We all need to do multiple things at the same time in our daily life. Just like watching a movie while cooking, texting and walking, or reading while you listen to music. How do we carry out more than one task at the same time? And what happens when the system fails us. 

Let’s start from the beginning. Twenty years ago, neuropsychologists identified a curious problem in patients with lesions to a specific part of the brain: the frontal lobe, right there. These patients did well in all normal tests of cognitive abilities like memory, speaking, reading, and counting.
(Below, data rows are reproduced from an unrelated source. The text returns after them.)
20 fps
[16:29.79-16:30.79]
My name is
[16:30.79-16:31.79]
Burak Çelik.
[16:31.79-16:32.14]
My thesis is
Some of them could even have a preserved IQ but failed to do the most mundane tasks of organization. 

Paul Burgess and Tim Shallice of the University College London recount the case of A.P., a man who injured part of his frontal lobe in a car crash when he was 23. After the accident, he became extremely untidy, unable to hold a job and to organize anything in his life, but he did well on all cognitive tests. Once, as he stepped out of his room to get some coffee, doctors found him on the golf course having forgotten what he was supposed to do in the first place. Clearly, normal tests were not measuring what was wrong with A.P. 
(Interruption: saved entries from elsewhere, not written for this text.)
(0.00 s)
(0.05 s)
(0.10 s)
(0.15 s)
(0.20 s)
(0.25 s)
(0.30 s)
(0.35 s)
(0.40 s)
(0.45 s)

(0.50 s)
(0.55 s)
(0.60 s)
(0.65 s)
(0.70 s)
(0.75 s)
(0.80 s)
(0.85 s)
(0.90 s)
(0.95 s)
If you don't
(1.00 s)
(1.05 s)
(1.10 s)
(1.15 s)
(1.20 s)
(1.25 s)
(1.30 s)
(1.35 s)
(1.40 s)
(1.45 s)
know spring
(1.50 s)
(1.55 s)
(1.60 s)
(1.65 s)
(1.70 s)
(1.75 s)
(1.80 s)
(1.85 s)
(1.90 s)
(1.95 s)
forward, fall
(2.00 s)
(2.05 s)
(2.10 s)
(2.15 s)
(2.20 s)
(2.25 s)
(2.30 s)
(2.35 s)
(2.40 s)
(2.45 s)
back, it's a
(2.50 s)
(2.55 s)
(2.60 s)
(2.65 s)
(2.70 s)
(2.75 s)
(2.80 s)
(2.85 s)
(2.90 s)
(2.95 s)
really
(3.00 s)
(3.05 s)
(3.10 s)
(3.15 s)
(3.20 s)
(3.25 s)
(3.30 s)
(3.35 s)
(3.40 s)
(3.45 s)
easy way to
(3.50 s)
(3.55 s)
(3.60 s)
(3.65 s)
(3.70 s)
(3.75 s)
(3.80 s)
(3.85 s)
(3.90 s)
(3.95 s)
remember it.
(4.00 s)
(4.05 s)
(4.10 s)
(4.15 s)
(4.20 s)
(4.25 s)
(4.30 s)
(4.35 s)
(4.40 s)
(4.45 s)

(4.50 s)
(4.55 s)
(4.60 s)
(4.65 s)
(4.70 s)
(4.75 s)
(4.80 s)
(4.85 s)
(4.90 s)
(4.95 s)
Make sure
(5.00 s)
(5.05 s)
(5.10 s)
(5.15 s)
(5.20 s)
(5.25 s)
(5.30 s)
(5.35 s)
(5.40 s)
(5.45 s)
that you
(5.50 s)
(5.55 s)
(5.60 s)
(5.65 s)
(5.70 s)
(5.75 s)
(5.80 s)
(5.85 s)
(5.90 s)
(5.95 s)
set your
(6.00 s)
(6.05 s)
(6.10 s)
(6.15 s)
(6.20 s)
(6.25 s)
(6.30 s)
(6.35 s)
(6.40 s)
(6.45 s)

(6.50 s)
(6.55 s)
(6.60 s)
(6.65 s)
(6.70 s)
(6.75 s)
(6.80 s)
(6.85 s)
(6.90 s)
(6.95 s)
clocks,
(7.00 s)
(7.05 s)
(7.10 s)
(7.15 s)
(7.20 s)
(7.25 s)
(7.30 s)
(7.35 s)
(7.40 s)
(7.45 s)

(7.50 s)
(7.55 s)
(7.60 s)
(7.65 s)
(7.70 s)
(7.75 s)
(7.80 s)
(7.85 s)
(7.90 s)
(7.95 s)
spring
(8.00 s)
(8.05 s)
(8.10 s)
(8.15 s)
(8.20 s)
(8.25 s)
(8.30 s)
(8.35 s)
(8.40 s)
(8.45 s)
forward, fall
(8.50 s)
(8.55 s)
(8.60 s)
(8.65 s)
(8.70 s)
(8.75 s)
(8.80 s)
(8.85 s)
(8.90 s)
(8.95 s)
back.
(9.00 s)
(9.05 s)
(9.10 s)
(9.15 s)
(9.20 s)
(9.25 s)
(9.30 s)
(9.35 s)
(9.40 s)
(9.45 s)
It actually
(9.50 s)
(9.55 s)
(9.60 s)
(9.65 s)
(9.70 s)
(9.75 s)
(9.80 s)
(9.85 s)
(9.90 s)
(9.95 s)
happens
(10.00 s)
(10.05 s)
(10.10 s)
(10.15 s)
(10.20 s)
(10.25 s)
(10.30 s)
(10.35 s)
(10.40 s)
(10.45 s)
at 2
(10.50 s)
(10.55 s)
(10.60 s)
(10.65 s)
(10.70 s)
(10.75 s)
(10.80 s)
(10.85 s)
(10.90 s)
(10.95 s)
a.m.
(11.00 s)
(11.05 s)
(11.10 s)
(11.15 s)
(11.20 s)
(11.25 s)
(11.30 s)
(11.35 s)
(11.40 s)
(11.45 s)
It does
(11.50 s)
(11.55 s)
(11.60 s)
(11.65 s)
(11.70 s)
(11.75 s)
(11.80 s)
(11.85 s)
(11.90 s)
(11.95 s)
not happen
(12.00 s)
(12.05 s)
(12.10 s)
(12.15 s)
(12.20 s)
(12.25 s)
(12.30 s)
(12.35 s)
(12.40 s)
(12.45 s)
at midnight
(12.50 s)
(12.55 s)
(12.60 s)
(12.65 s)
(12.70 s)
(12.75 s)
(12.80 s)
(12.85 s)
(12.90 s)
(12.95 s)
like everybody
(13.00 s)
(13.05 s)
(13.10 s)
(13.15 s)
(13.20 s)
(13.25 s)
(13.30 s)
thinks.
Shallice and Burgess designed a new test that resembled everyday activities: The Multiple Errands Test. In this test, a person was taken to a street with multiple shops and told to do eight things: six simple ones like buying a loaf of bread, one that requires them to be somewhere within 50 minutes, and one that tells them to ask for information like the price of tomatoes or the coldest place in Britain. They are told to spend as little money as possible, take as little time as possible, and only enter shops to buy items. This is one example of what people with no brain damage do in this task. 

And this is an example of a patient with frontal lobe damage. While people with no brain damage do well on this task, patients with frontal lobe damage break or misinterpret the rules and fail to carry out all tasks. 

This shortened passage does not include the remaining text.